Hi Eliot,
thanks for the great discussion. Your reply cleared a lot of things up for me -- I very much agree that the default value of any variable is not "undefined", but specifically nil.
What I still find an interesting trade-off is that of "implicit vs explicit" aka "terseness vs readability". I think its solution depends on the typical readers of the code I am writing. If they are Squeak Core developers or VM developers, I can assume that they know the default value for any variable. For unexperienced programmers, I hope they do know. Still, it's easier for anyone to forget if it's not explicitly written down. Yes, I can translate | a | to | a := nil | in my head, but that also might be a tiny portion of mental overhead.

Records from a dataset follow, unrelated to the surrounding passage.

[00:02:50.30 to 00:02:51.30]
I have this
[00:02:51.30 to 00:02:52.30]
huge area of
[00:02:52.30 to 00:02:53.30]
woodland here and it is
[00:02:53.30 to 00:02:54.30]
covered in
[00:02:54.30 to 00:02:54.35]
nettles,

Example 2, ColorArray: My first take would be indeed be to favor ColorArray new: 256 withAll: Color transparent over ColorArray new: 256, because I have never used this class before and would not be sure whether the values default to black or transparent or anything else. I could look it up, but I would likely forget it several times before remembering. Why should I do this to myself (and to any other non-ColorArray expert)?

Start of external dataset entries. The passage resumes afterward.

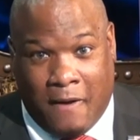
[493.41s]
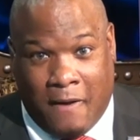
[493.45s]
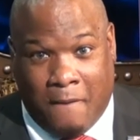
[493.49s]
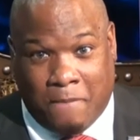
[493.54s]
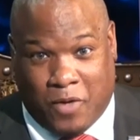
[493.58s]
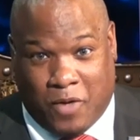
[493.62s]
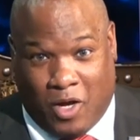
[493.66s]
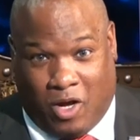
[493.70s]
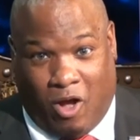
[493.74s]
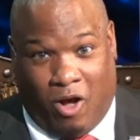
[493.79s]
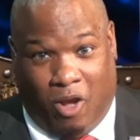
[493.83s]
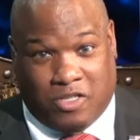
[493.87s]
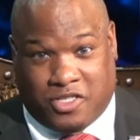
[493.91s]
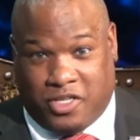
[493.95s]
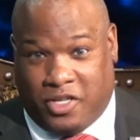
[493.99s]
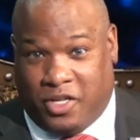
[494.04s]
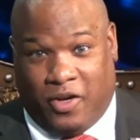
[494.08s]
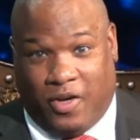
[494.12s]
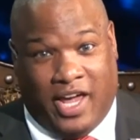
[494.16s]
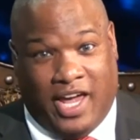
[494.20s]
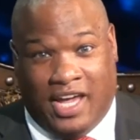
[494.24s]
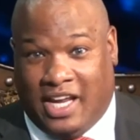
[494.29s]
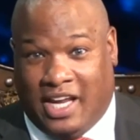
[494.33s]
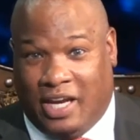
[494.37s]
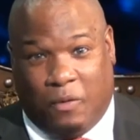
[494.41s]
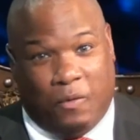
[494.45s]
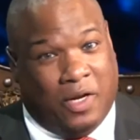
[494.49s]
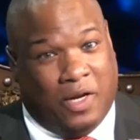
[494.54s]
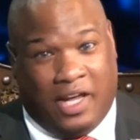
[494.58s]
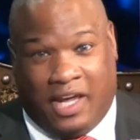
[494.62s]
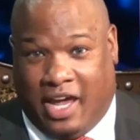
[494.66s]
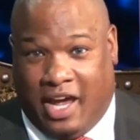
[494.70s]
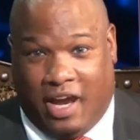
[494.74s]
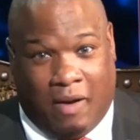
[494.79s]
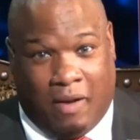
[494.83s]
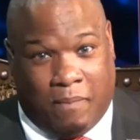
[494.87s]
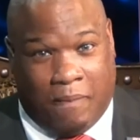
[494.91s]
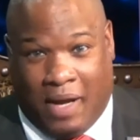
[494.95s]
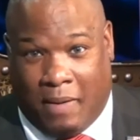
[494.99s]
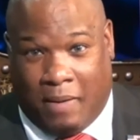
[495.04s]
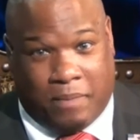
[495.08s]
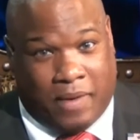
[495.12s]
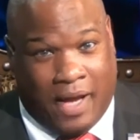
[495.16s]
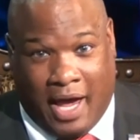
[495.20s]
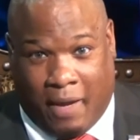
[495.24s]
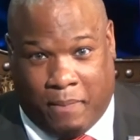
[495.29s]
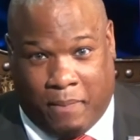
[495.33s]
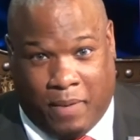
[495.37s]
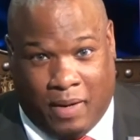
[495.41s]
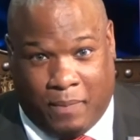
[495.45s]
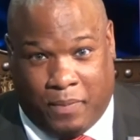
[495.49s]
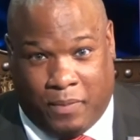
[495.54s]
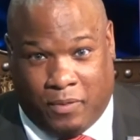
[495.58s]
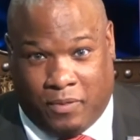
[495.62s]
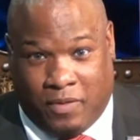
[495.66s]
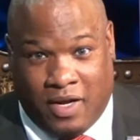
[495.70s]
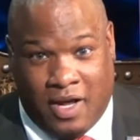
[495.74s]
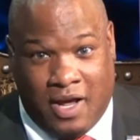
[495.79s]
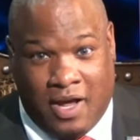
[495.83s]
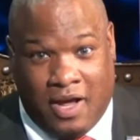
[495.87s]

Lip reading: because, you know, he didn't really care about black people.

Example 3, point arithmetic: Here I'm completely with you, but maybe I'm also biased because I have already spent some time working with visual domains in Squeak. :-)
Example 4, coreutils: ls, cat, and less are all lisping, catastrophic, or at least less intuitive names IMHO. Most of us will have got familiar with them, but from a Smalltalk perspective that is seeking for readability, I still would favor them to be named ListFiles, PrintFile, and OpenFileForRead. On the contrary, many people who are used the present nomenclature would dismiss these proposals as hard to write and maybe even hard to read. Is "terseness vs readability" as this syntactical point really a matter of data (code) quality (that must be ensured by the writer), or more a matter of the right tooling (that can be adjusted by the editor/reader)?
---
I want a warning for the usage of b in "c := b", "d" in "#(1 2 3) sorted: d", g in "g perform: #ifNotNil: with: [b := g]". I *don't* want to be told about a in "a ifNil: [a := 1]", c in "c ifNil: [c := 3]", or e & f in "(e isNil or: [f isNil]) ifTrue: [e := f := 6]".
Thank you for clarification. So the idea of #queryUndefined (will rename that) is to fix human forgetfulness. In the second group of examples, you explicitly consider these variables being nil, so you don't need a reminder from the compiler (or with regards to Tobi's argument, you're already dealing with the meta-level). In the first group of examples, one could say that you are covering tracks of your own possible forgetfulness and spreading possibly unsassigned values, so it's more important for the tooling to point you to that possible slip. Yes, I guess now that makes more sense to me. :-)
Still, the scope of this warning remains a bit blurry for me. Maybe that's because we are approximating a type analysis engine here with a *very* rough heuristic. For instance:
| a | a ifNotNil: [a := a + 1]. ^ a
In this example, I do *not* want a warning for "a + 1" but I *do* want a warning for "^ a" as a still might be unassigned. Currently, the reality is just the other way around. But that is probably out of scope for the current architecture ...
(As a side note, some other confusing thing around this notification for me is the fact that our compiler essentially integrates a few rudimentary linter tools (namely, UndefinedVariable and UnknownSelector) and forces the user to interact with them in a modal fashion. To be honest, I never liked that "modal linter style" and often wish we had some more contemporary annotation-/wiggle-line-based tooling for that. My typical interaction with #queryUndefined looks like this: me: accept new code, compiler: you did not assign foobar, me: oops, you're right, let me fix that; or alternatively: yes, that was intended, let me explicate that. Ignoring and proceeding from this warning has never felt acceptable for me as this would put the same confusion on any future editor of the method.)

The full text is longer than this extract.